### About this exercise
Apart from the pictures, everything in the lines below must be printed exactly.
========
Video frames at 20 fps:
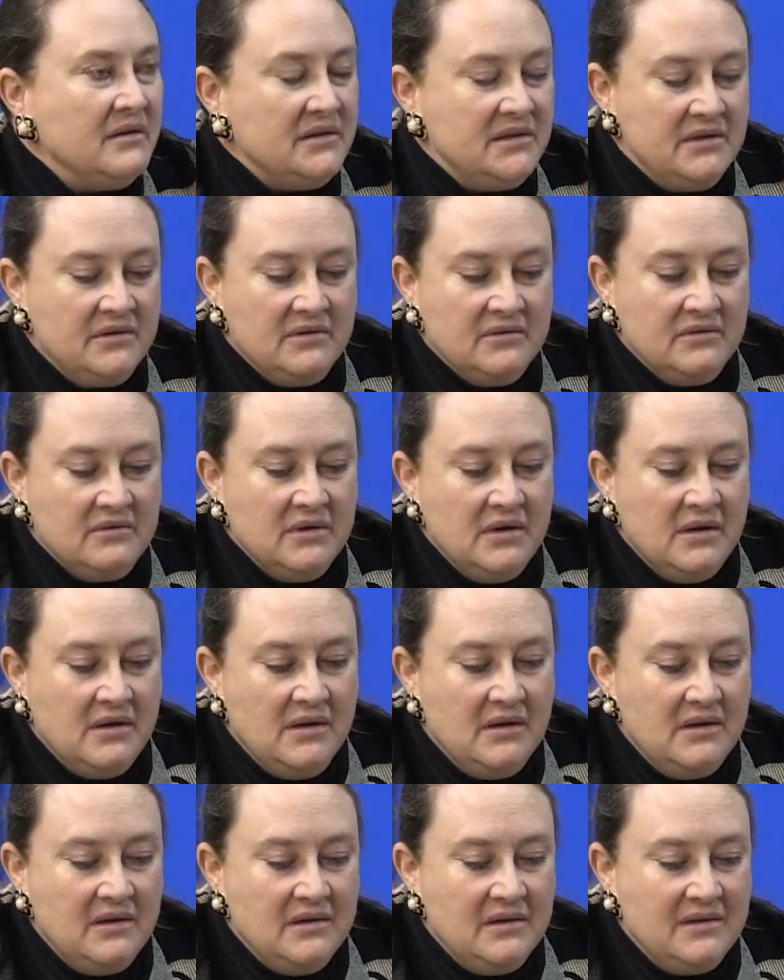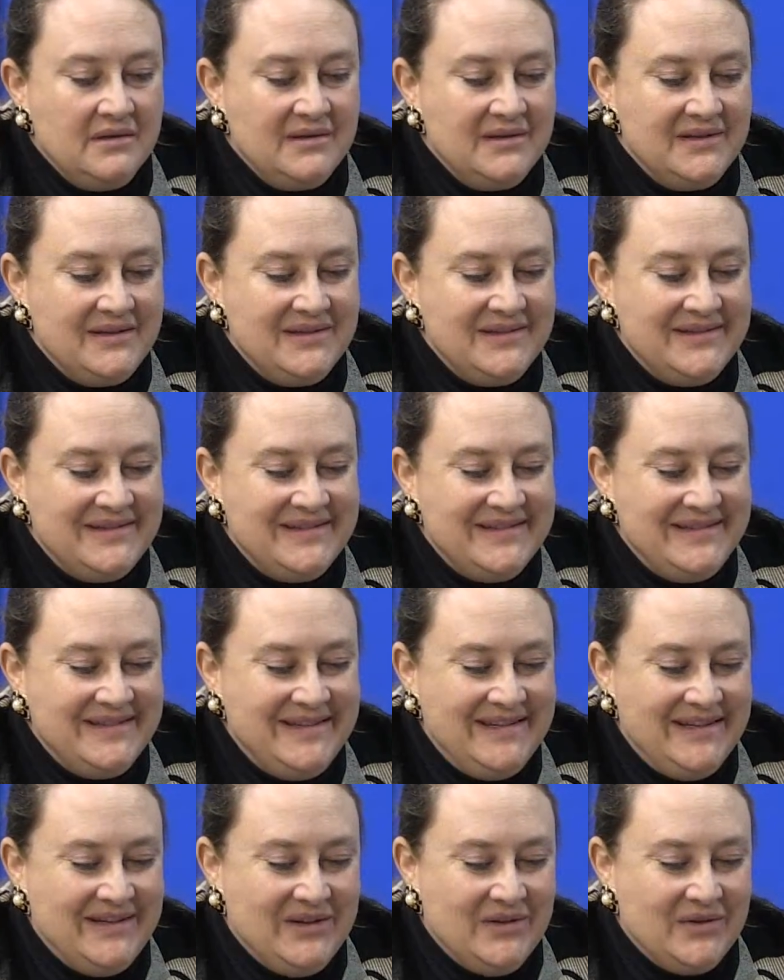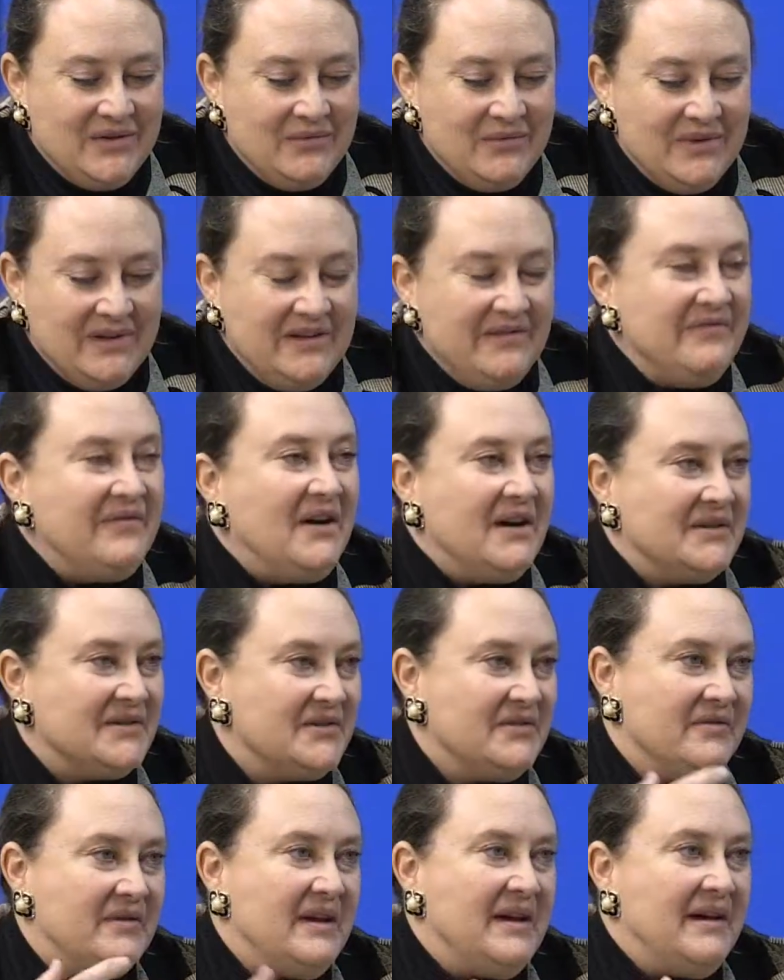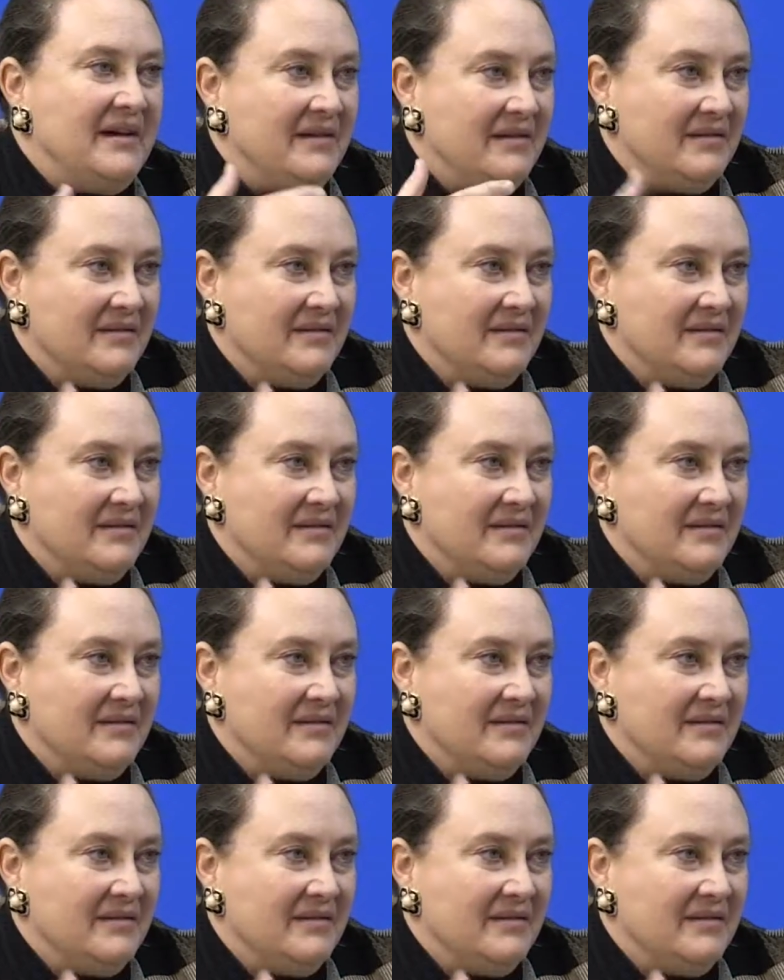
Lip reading: to, to really foster that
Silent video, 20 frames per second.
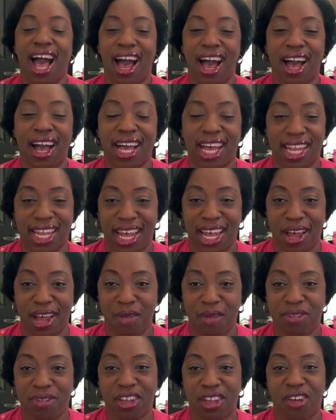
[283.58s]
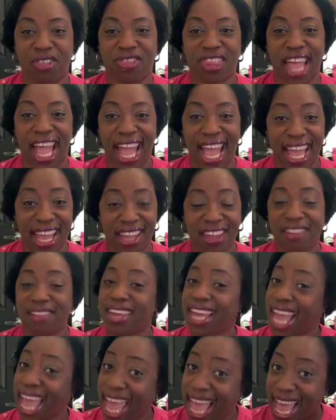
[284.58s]
Club. So thank you.
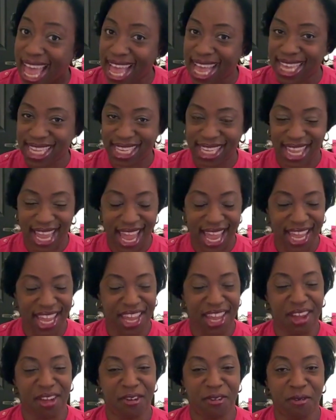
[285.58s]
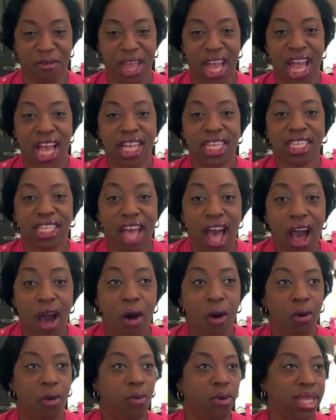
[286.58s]
Yes, thank you.
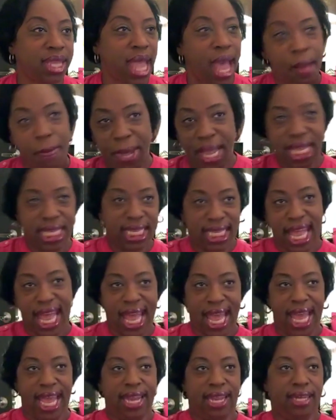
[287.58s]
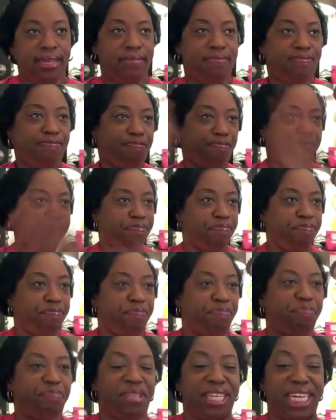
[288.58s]
So with that being said,
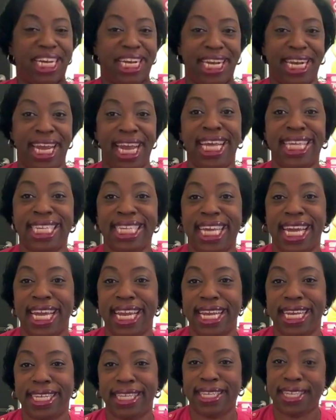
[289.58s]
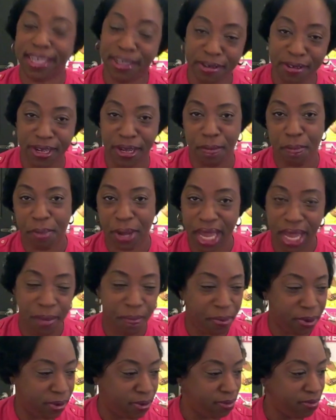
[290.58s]
let's get into it,
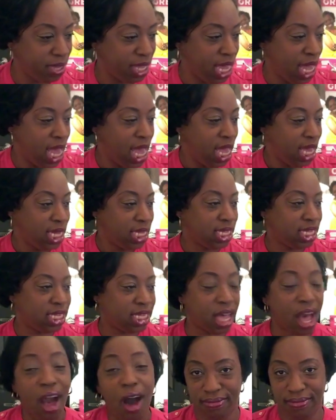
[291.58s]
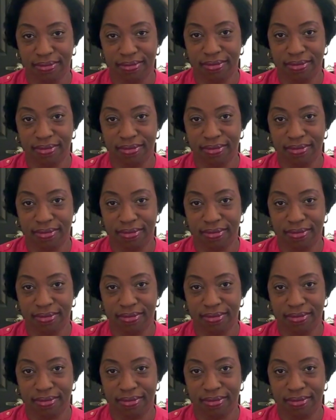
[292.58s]
people. So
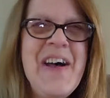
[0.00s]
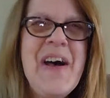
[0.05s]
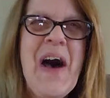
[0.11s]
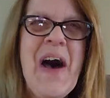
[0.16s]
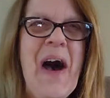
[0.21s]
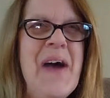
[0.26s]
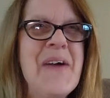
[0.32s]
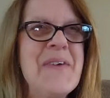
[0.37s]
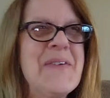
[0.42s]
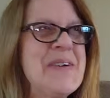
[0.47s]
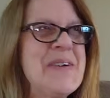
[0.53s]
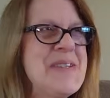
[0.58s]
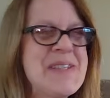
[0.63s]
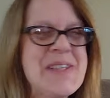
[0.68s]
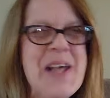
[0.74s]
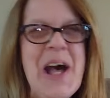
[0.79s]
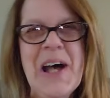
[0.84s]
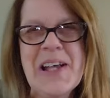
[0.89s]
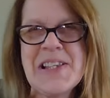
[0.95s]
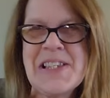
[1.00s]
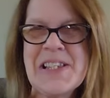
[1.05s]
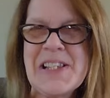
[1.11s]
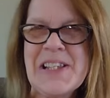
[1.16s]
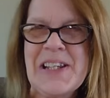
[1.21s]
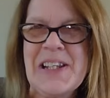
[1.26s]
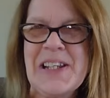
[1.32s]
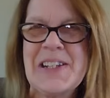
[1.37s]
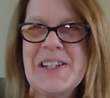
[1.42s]
I was
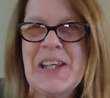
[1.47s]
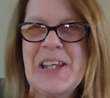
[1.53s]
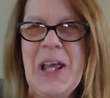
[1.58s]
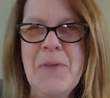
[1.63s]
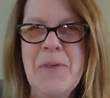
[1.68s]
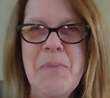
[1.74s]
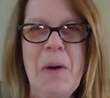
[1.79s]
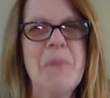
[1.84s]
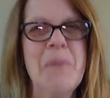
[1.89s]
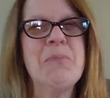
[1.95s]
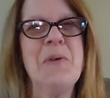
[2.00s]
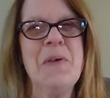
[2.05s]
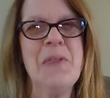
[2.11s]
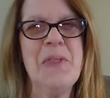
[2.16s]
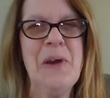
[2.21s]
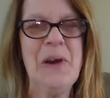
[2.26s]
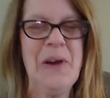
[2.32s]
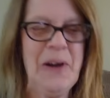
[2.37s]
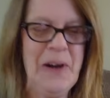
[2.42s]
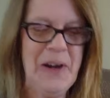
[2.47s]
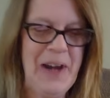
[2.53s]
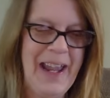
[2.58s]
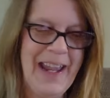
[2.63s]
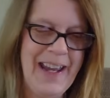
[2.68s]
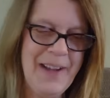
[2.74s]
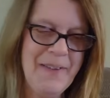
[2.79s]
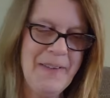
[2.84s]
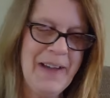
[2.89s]
hustling to keep up with her
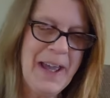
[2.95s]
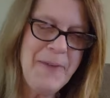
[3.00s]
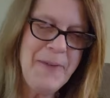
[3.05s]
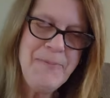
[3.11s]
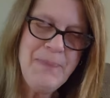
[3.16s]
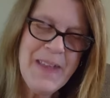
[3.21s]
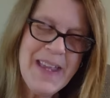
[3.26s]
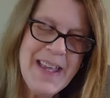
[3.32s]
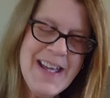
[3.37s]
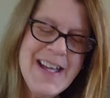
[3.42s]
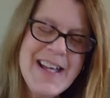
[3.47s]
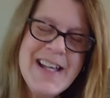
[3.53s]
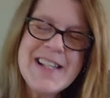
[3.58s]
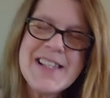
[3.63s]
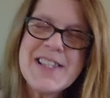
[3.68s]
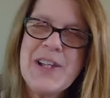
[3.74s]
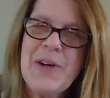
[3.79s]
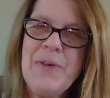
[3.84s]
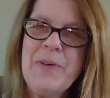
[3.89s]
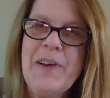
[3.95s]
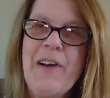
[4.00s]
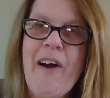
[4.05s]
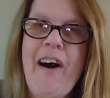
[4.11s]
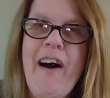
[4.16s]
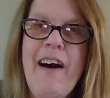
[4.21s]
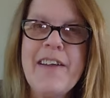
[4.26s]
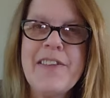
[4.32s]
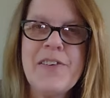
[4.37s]
anyway. So we
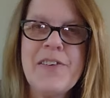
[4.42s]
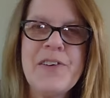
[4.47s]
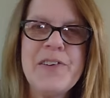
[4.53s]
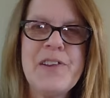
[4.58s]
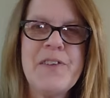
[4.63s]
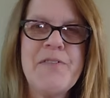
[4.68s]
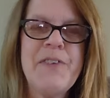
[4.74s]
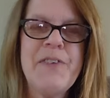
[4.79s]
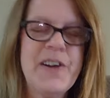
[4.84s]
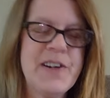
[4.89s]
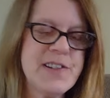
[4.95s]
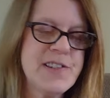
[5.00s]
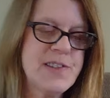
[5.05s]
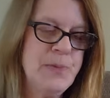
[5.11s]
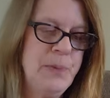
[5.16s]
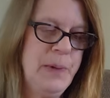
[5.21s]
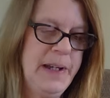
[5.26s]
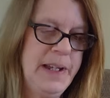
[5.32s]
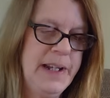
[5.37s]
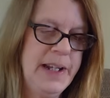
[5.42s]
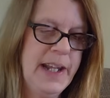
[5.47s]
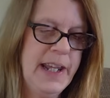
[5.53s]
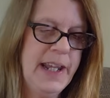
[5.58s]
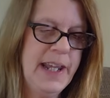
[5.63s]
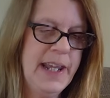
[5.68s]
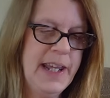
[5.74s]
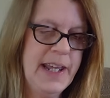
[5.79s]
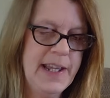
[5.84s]
got through the first one,
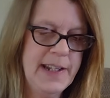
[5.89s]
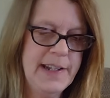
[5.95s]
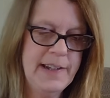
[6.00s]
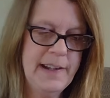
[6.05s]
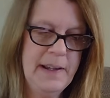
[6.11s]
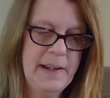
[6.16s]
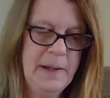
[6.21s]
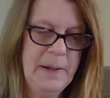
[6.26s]
and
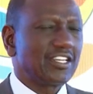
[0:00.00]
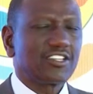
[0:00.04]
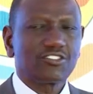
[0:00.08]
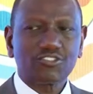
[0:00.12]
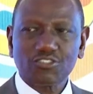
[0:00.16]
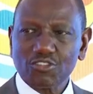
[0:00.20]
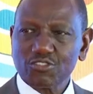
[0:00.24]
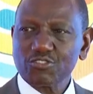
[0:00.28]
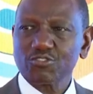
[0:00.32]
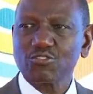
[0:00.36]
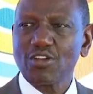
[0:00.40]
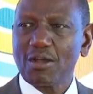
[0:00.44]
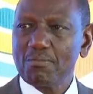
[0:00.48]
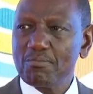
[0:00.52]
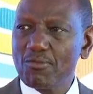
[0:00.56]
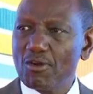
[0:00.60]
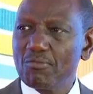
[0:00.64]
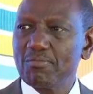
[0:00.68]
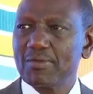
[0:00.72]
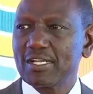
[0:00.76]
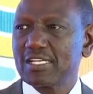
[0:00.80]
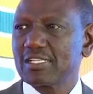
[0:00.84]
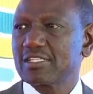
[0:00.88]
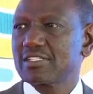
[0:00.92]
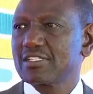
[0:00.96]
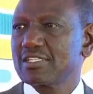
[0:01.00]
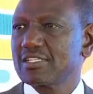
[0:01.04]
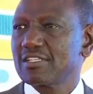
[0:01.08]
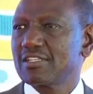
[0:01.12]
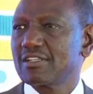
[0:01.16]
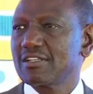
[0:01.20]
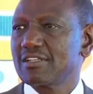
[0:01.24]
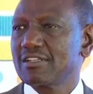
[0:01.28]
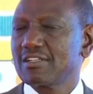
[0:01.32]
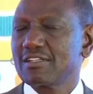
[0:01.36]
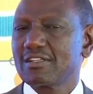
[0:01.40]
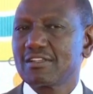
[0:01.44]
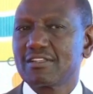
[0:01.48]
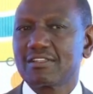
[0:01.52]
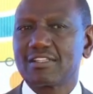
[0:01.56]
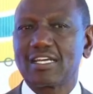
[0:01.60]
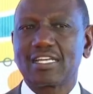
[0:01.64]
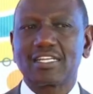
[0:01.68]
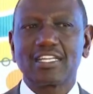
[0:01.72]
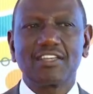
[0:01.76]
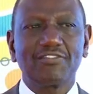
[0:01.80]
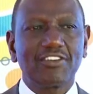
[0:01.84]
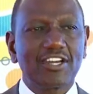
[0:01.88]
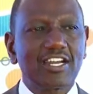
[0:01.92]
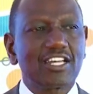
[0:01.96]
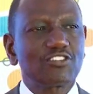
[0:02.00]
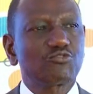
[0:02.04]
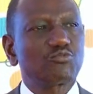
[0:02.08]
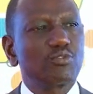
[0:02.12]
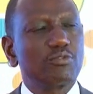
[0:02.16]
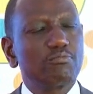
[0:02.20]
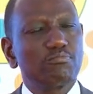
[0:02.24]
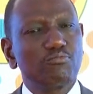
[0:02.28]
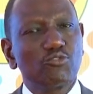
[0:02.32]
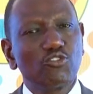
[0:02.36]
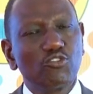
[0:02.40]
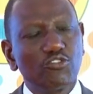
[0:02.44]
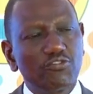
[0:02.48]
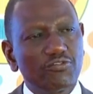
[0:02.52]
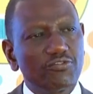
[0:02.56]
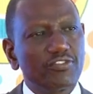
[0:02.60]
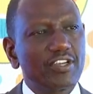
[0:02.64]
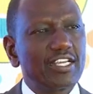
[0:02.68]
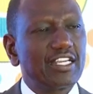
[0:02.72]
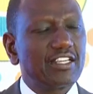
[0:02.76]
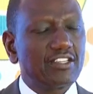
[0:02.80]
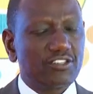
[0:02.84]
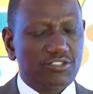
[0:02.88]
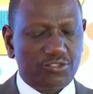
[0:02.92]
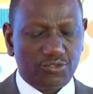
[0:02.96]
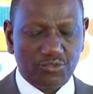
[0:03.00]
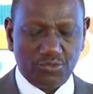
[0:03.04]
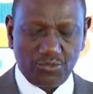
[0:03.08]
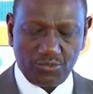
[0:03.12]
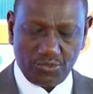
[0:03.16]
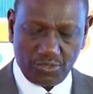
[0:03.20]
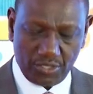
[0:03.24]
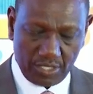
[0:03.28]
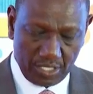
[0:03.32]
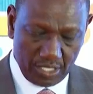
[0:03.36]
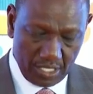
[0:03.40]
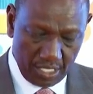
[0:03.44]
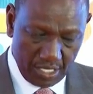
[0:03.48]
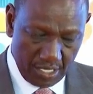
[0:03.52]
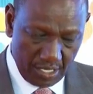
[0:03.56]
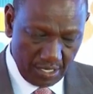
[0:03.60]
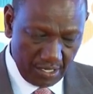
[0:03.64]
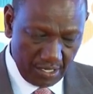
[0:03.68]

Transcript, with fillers: It is also a moment that even as we move into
========
### Answer to this exercise
Video frames at 20 fps:
Lip reading: to, to really foster that
Silent video, 20 frames per second.
[283.58s]
[284.58s]
Club. So thank you.
[285.58s]
[286.58s]
Yes, thank you.
[287.58s]
[288.58s]
So with that being said,
[289.58s]
[290.58s]
let's get into it,
[291.58s]
[292.58s]
people. So
[0.00s]
[0.05s]
[0.11s]
[0.16s]
[0.21s]
[0.26s]
[0.32s]
[0.37s]
[0.42s]
[0.47s]
[0.53s]
[0.58s]
[0.63s]
[0.68s]
[0.74s]
[0.79s]
[0.84s]
[0.89s]
[0.95s]
[1.00s]
[1.05s]
[1.11s]
[1.16s]
[1.21s]
[1.26s]
[1.32s]
[1.37s]
[1.42s]
I was
[1.47s]
[1.53s]
[1.58s]
[1.63s]
[1.68s]
[1.74s]
[1.79s]
[1.84s]
[1.89s]
[1.95s]
[2.00s]
[2.05s]
[2.11s]
[2.16s]
[2.21s]
[2.26s]
[2.32s]
[2.37s]
[2.42s]
[2.47s]
[2.53s]
[2.58s]
[2.63s]
[2.68s]
[2.74s]
[2.79s]
[2.84s]
[2.89s]
hustling to keep up with her
[2.95s]
[3.00s]
[3.05s]
[3.11s]
[3.16s]
[3.21s]
[3.26s]
[3.32s]
[3.37s]
[3.42s]
[3.47s]
[3.53s]
[3.58s]
[3.63s]
[3.68s]
[3.74s]
[3.79s]
[3.84s]
[3.89s]
[3.95s]
[4.00s]
[4.05s]
[4.11s]
[4.16s]
[4.21s]
[4.26s]
[4.32s]
[4.37s]
anyway. So we
[4.42s]
[4.47s]
[4.53s]
[4.58s]
[4.63s]
[4.68s]
[4.74s]
[4.79s]
[4.84s]
[4.89s]
[4.95s]
[5.00s]
[5.05s]
[5.11s]
[5.16s]
[5.21s]
[5.26s]
[5.32s]
[5.37s]
[5.42s]
[5.47s]
[5.53s]
[5.58s]
[5.63s]
[5.68s]
[5.74s]
[5.79s]
[5.84s]
got through the first one,
[5.89s]
[5.95s]
[6.00s]
[6.05s]
[6.11s]
[6.16s]
[6.21s]
[6.26s]
and
[0:00.00]
[0:00.04]
[0:00.08]
[0:00.12]
[0:00.16]
[0:00.20]
[0:00.24]
[0:00.28]
[0:00.32]
[0:00.36]
[0:00.40]
[0:00.44]
[0:00.48]
[0:00.52]
[0:00.56]
[0:00.60]
[0:00.64]
[0:00.68]
[0:00.72]
[0:00.76]
[0:00.80]
[0:00.84]
[0:00.88]
[0:00.92]
[0:00.96]
[0:01.00]
[0:01.04]
[0:01.08]
[0:01.12]
[0:01.16]
[0:01.20]
[0:01.24]
[0:01.28]
[0:01.32]
[0:01.36]
[0:01.40]
[0:01.44]
[0:01.48]
[0:01.52]
[0:01.56]
[0:01.60]
[0:01.64]
[0:01.68]
[0:01.72]
[0:01.76]
[0:01.80]
[0:01.84]
[0:01.88]
[0:01.92]
[0:01.96]
[0:02.00]
[0:02.04]
[0:02.08]
[0:02.12]
[0:02.16]
[0:02.20]
[0:02.24]
[0:02.28]
[0:02.32]
[0:02.36]
[0:02.40]
[0:02.44]
[0:02.48]
[0:02.52]
[0:02.56]
[0:02.60]
[0:02.64]
[0:02.68]
[0:02.72]
[0:02.76]
[0:02.80]
[0:02.84]
[0:02.88]
[0:02.92]
[0:02.96]
[0:03.00]
[0:03.04]
[0:03.08]
[0:03.12]
[0:03.16]
[0:03.20]
[0:03.24]
[0:03.28]
[0:03.32]
[0:03.36]
[0:03.40]
[0:03.44]
[0:03.48]
[0:03.52]
[0:03.56]
[0:03.60]
[0:03.64]
[0:03.68]

Transcript, with fillers: It is also a moment that even as we move into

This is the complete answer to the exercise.